── Dataset extract ──

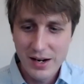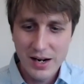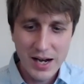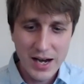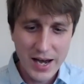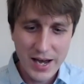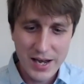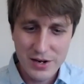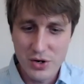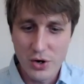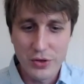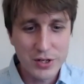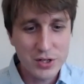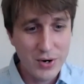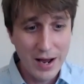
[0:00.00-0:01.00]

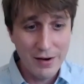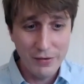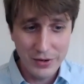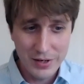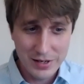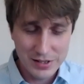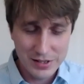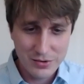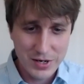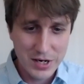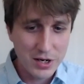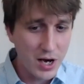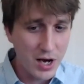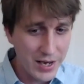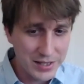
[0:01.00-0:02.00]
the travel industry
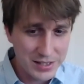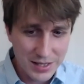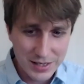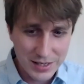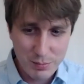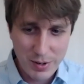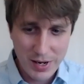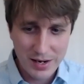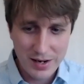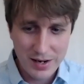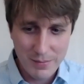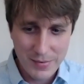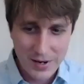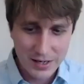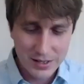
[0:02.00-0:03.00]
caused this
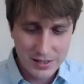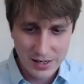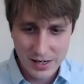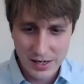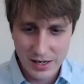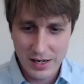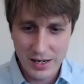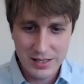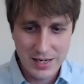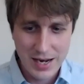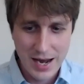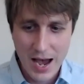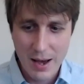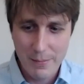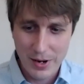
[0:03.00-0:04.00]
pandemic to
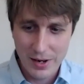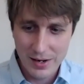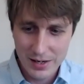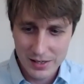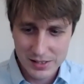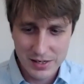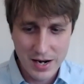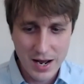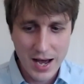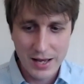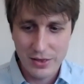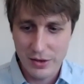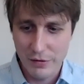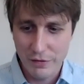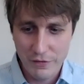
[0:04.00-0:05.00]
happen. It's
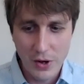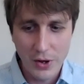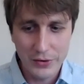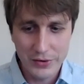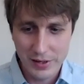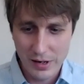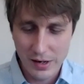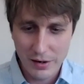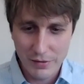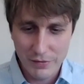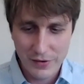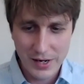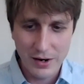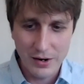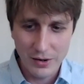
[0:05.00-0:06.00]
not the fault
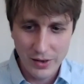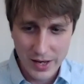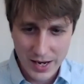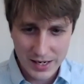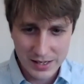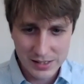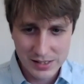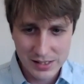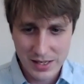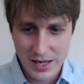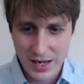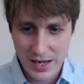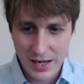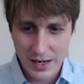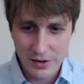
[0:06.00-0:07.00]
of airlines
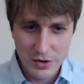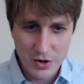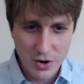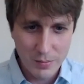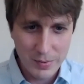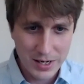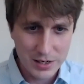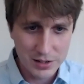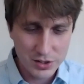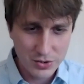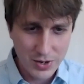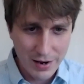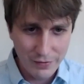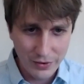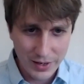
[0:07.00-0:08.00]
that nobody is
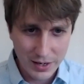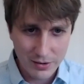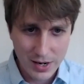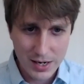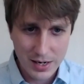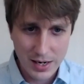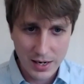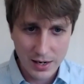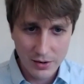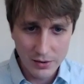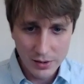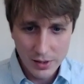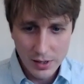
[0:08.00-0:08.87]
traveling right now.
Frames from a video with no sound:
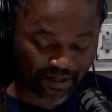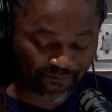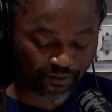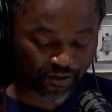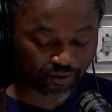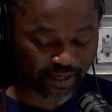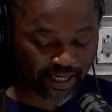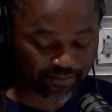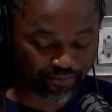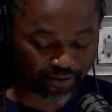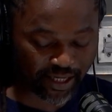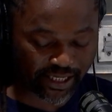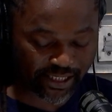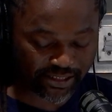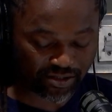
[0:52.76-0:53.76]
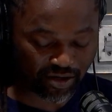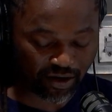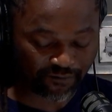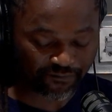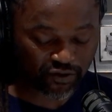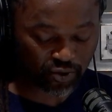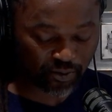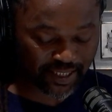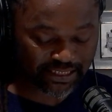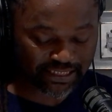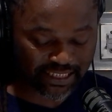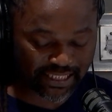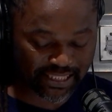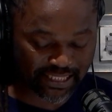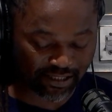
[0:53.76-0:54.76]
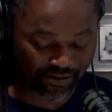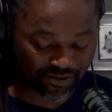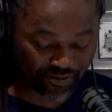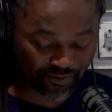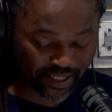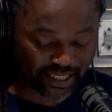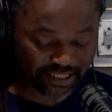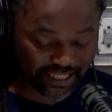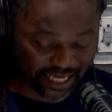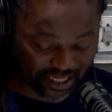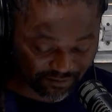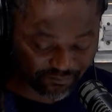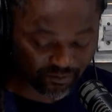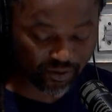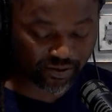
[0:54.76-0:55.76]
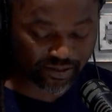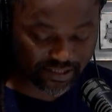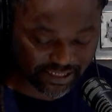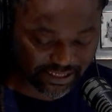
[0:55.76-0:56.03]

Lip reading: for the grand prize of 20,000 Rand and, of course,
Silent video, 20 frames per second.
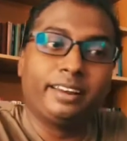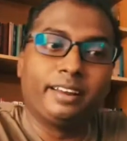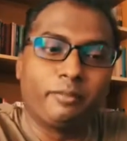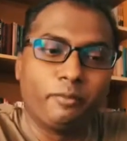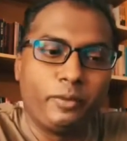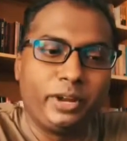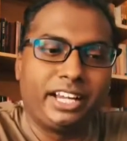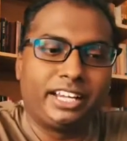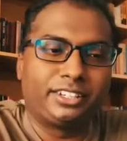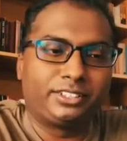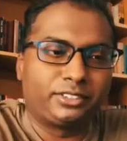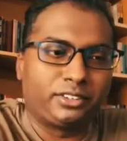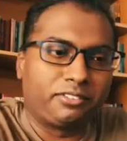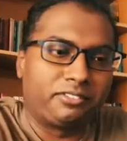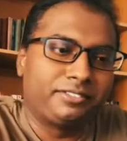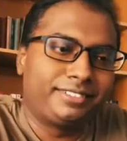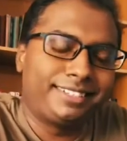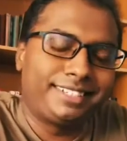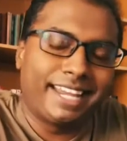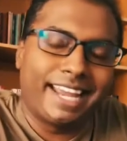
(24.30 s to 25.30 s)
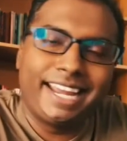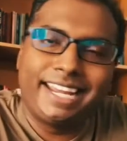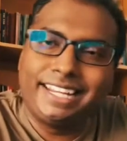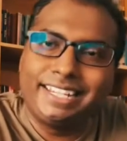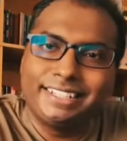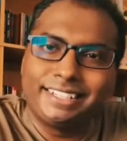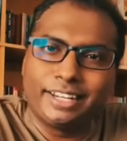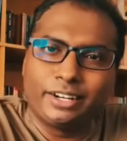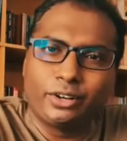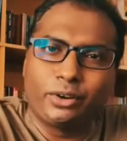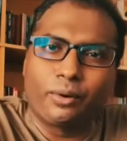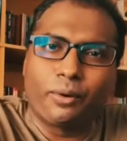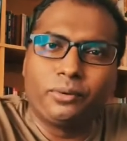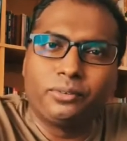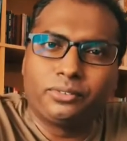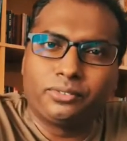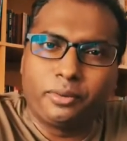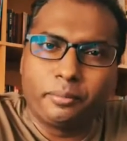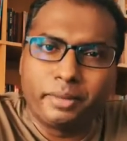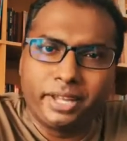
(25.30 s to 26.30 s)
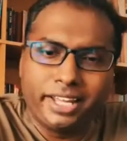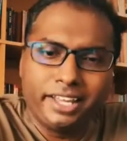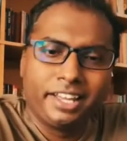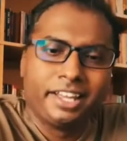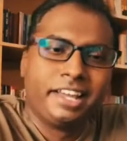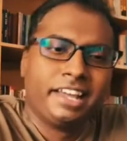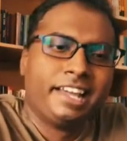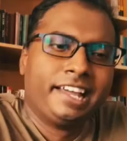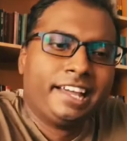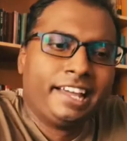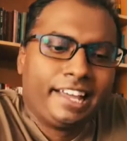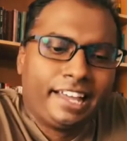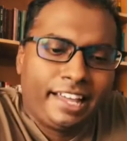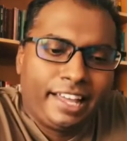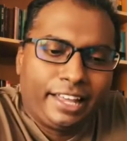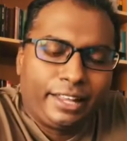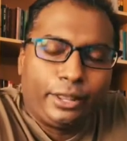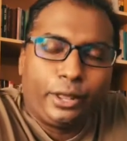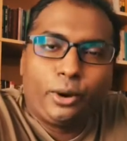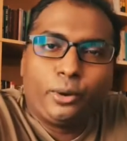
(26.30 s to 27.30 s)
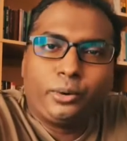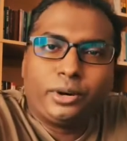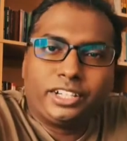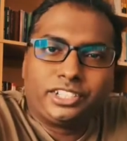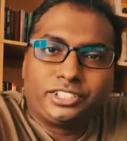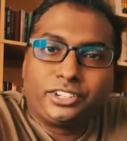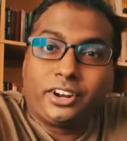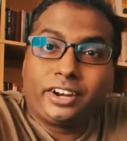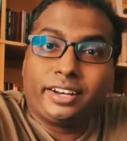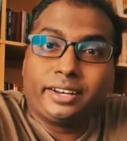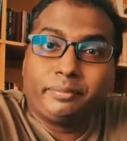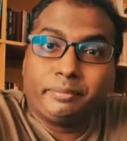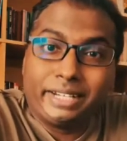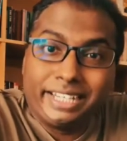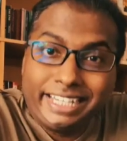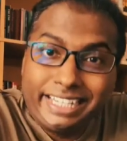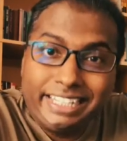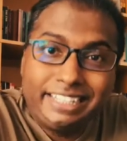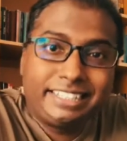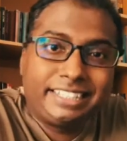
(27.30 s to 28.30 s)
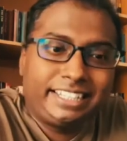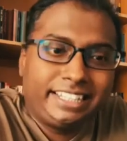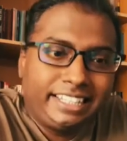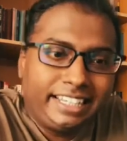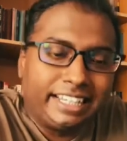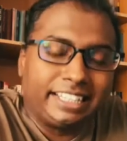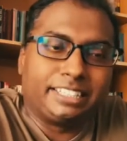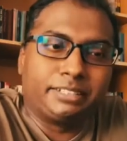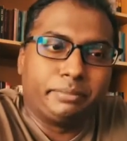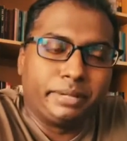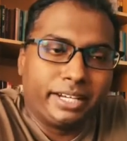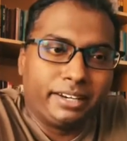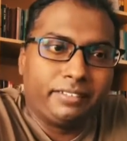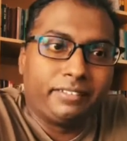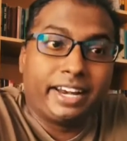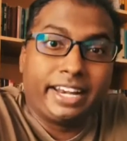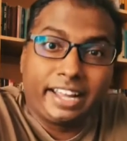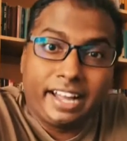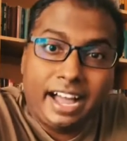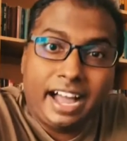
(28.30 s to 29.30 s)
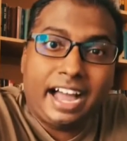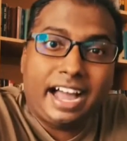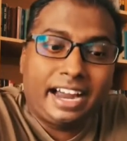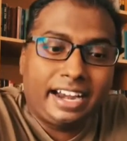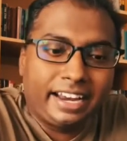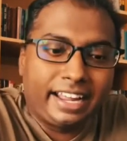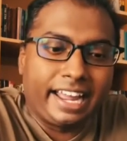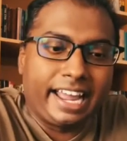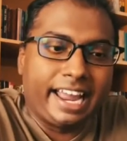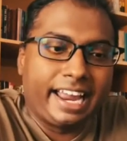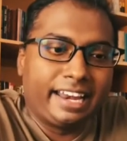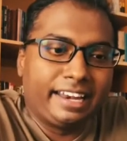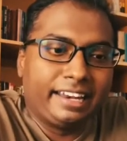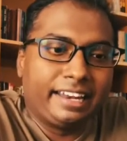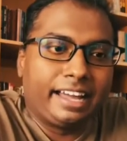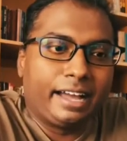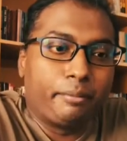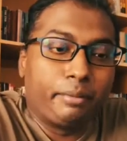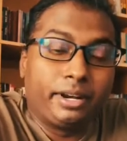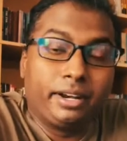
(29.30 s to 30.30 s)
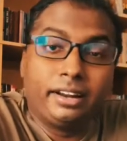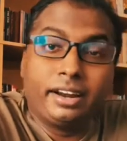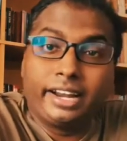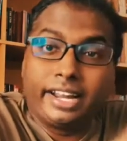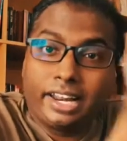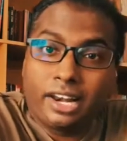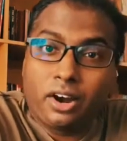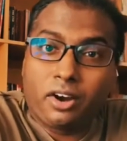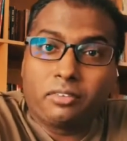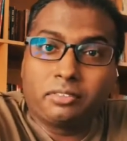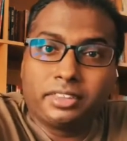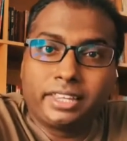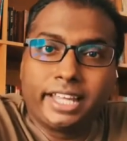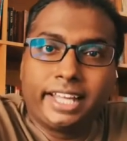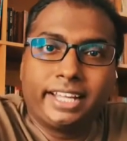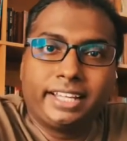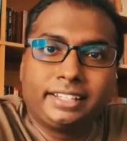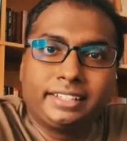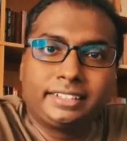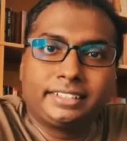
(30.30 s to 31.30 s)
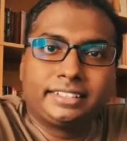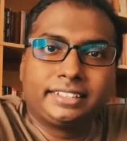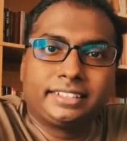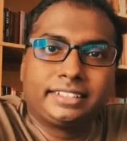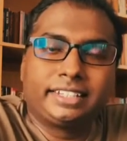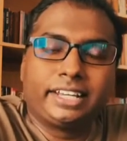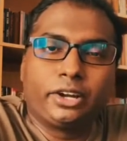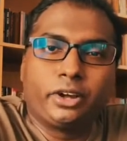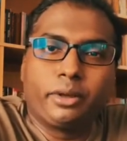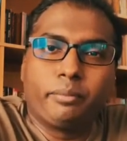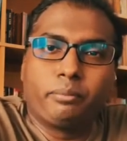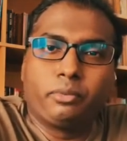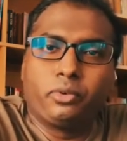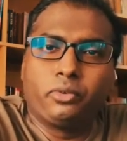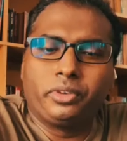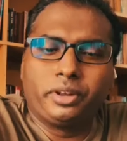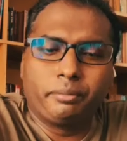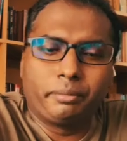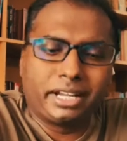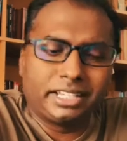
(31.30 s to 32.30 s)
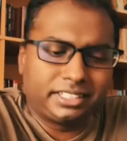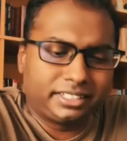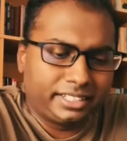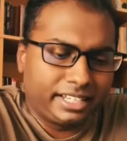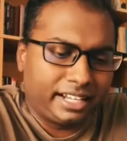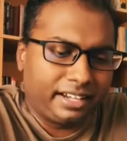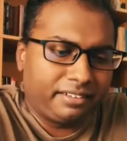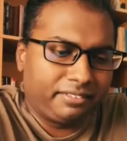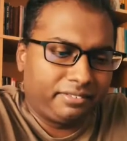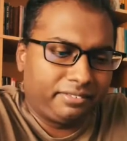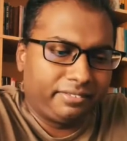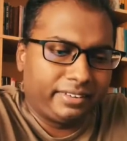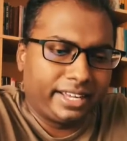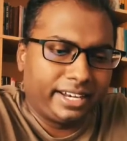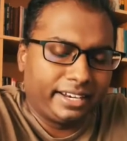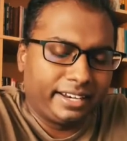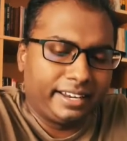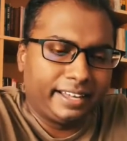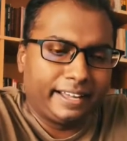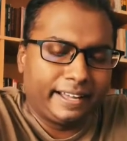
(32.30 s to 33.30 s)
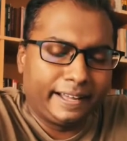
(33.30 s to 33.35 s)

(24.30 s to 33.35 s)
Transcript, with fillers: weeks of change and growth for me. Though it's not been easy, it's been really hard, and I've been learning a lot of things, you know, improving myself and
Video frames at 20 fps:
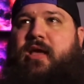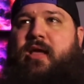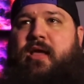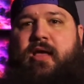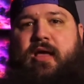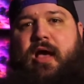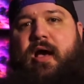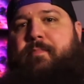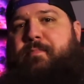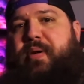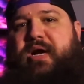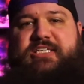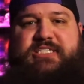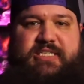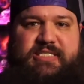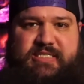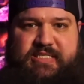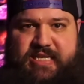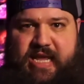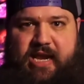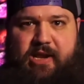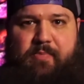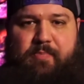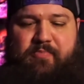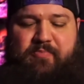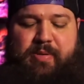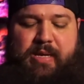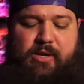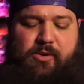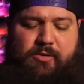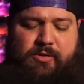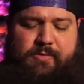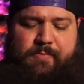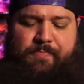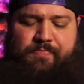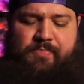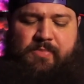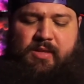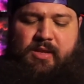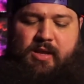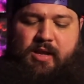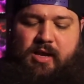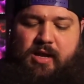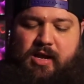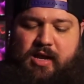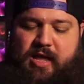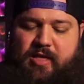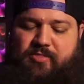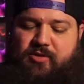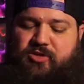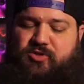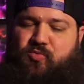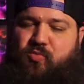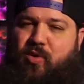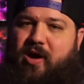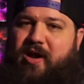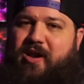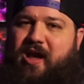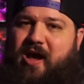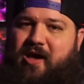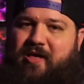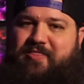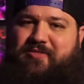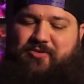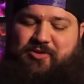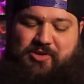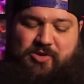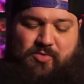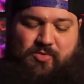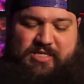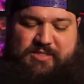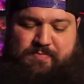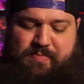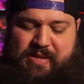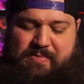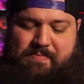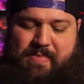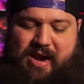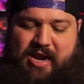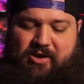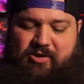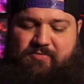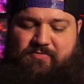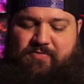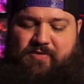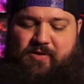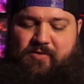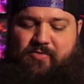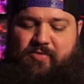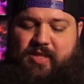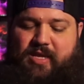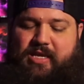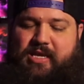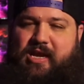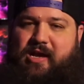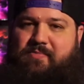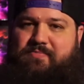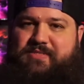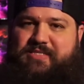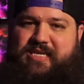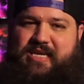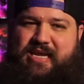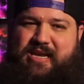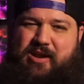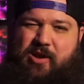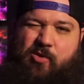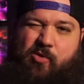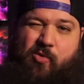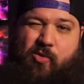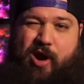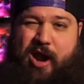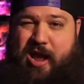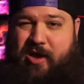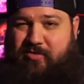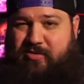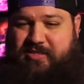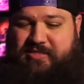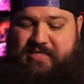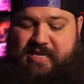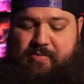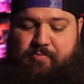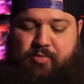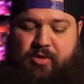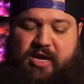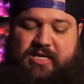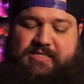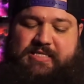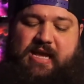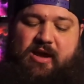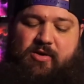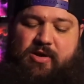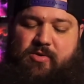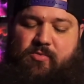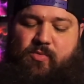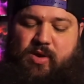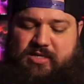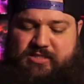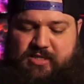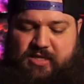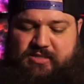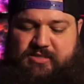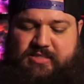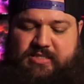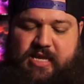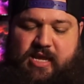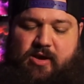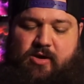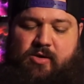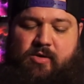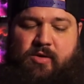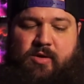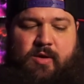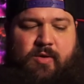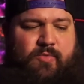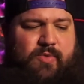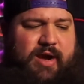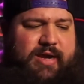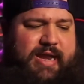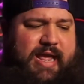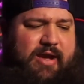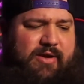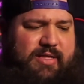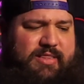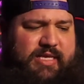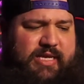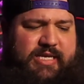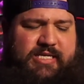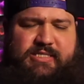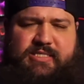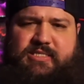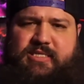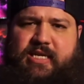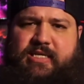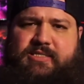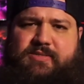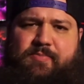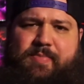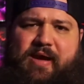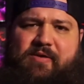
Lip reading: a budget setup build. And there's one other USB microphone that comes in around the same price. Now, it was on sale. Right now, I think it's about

───

=== Goal of the exercise ===
Now transcribe all the entries above exactly, so that no picture is carried over.

=== Task result ===
[0:00.00-0:01.00]

[0:01.00-0:02.00]
the travel industry
[0:02.00-0:03.00]
caused this
[0:03.00-0:04.00]
pandemic to
[0:04.00-0:05.00]
happen. It's
[0:05.00-0:06.00]
not the fault
[0:06.00-0:07.00]
of airlines
[0:07.00-0:08.00]
that nobody is
[0:08.00-0:08.87]
traveling right now.
Frames from a video with no sound:
[0:52.76-0:53.76]
[0:53.76-0:54.76]
[0:54.76-0:55.76]
[0:55.76-0:56.03]

Lip reading: for the grand prize of 20,000 Rand and, of course,
Silent video, 20 frames per second.
(24.30 s to 25.30 s)
(25.30 s to 26.30 s)
(26.30 s to 27.30 s)
(27.30 s to 28.30 s)
(28.30 s to 29.30 s)
(29.30 s to 30.30 s)
(30.30 s to 31.30 s)
(31.30 s to 32.30 s)
(32.30 s to 33.30 s)
(33.30 s to 33.35 s)

(24.30 s to 33.35 s)
Transcript, with fillers: weeks of change and growth for me. Though it's not been easy, it's been really hard, and I've been learning a lot of things, you know, improving myself and
Video frames at 20 fps:
Lip reading: a budget setup build. And there's one other USB microphone that comes in around the same price. Now, it was on sale. Right now, I think it's about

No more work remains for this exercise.